>>>>

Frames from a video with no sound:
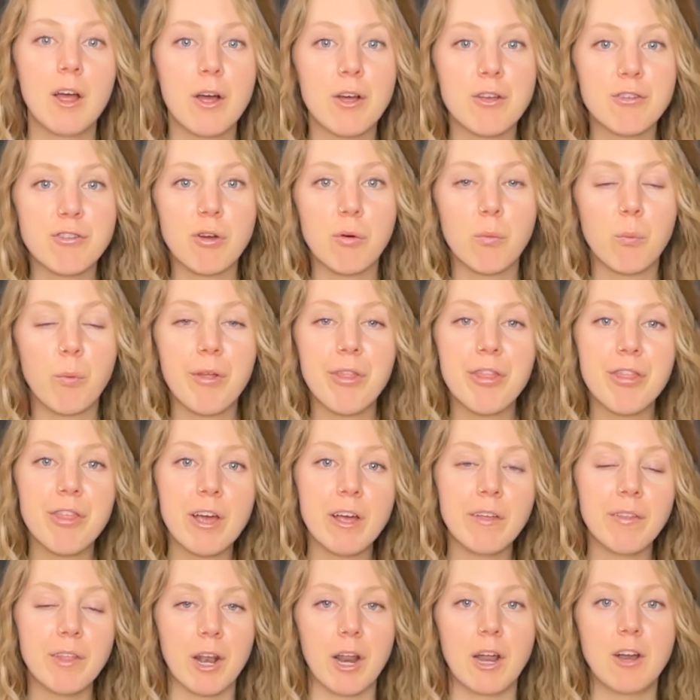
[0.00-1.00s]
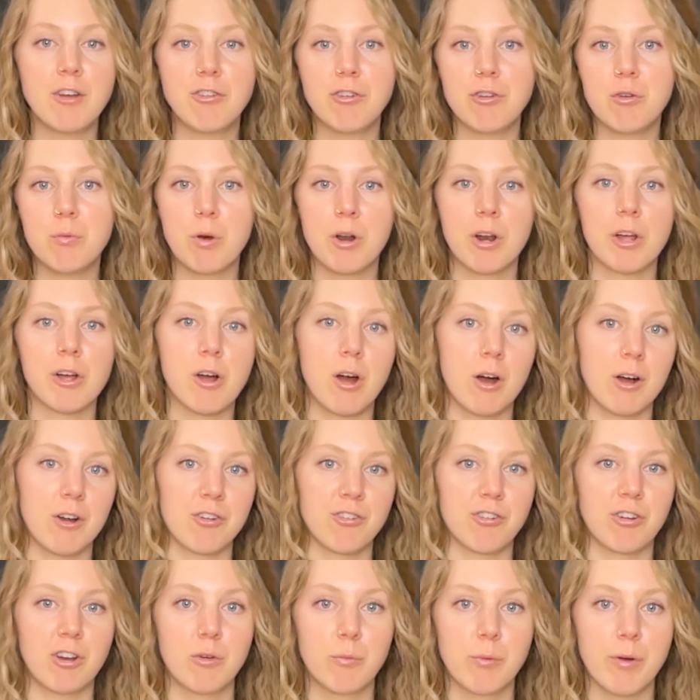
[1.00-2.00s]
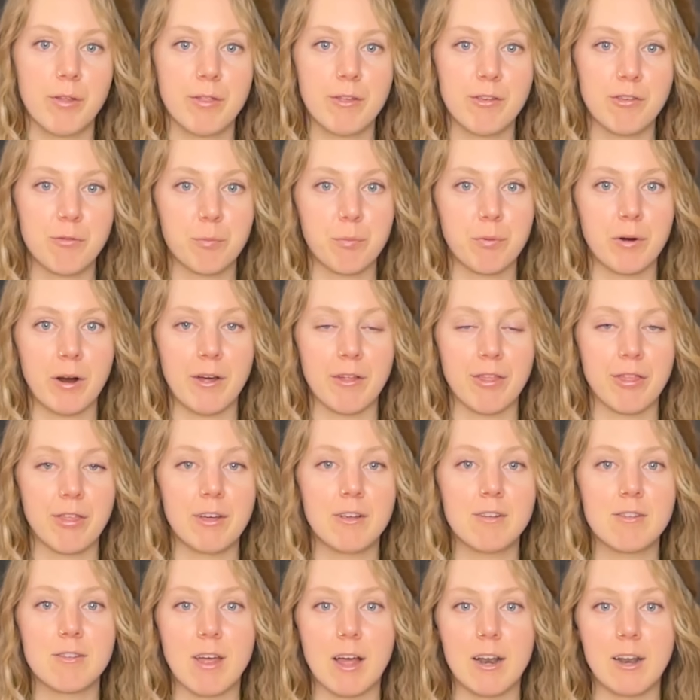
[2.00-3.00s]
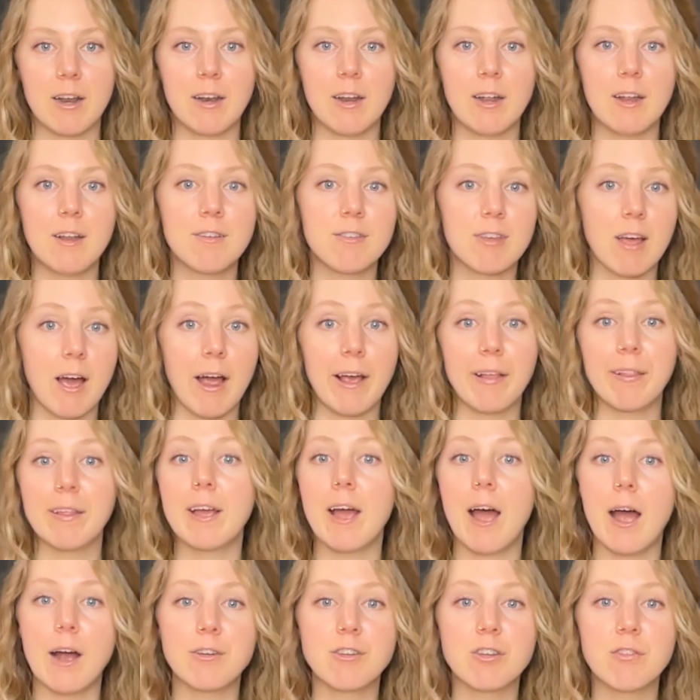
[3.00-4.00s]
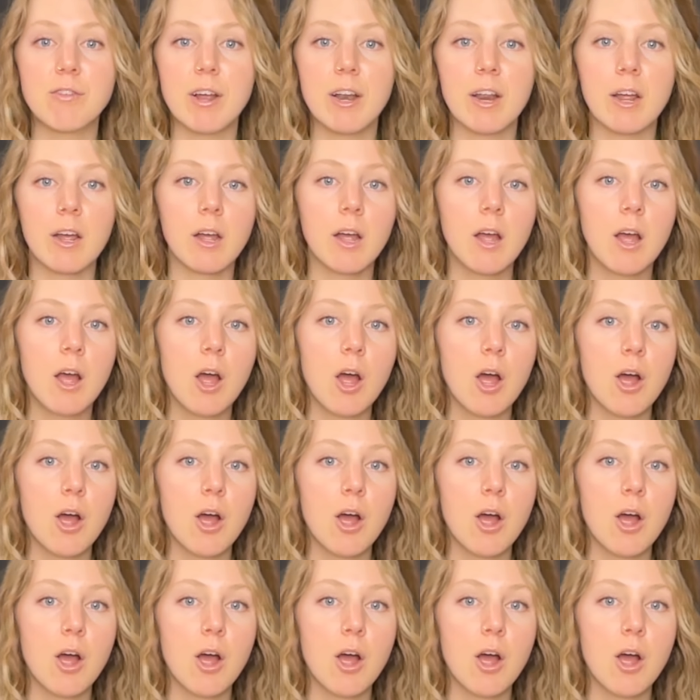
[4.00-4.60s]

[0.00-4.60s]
So one thing that I do want to caution with this breath is that it is highly activating.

<<<<

* _TASK GOAL_
Retype the records exactly. Any image in them should not appear in what you write.

* _SOLUTION TO THIS TASK_
Frames from a video with no sound:
[0.00-1.00s]
[1.00-2.00s]
[2.00-3.00s]
[3.00-4.00s]
[4.00-4.60s]

[0.00-4.60s]
So one thing that I do want to caution with this breath is that it is highly activating.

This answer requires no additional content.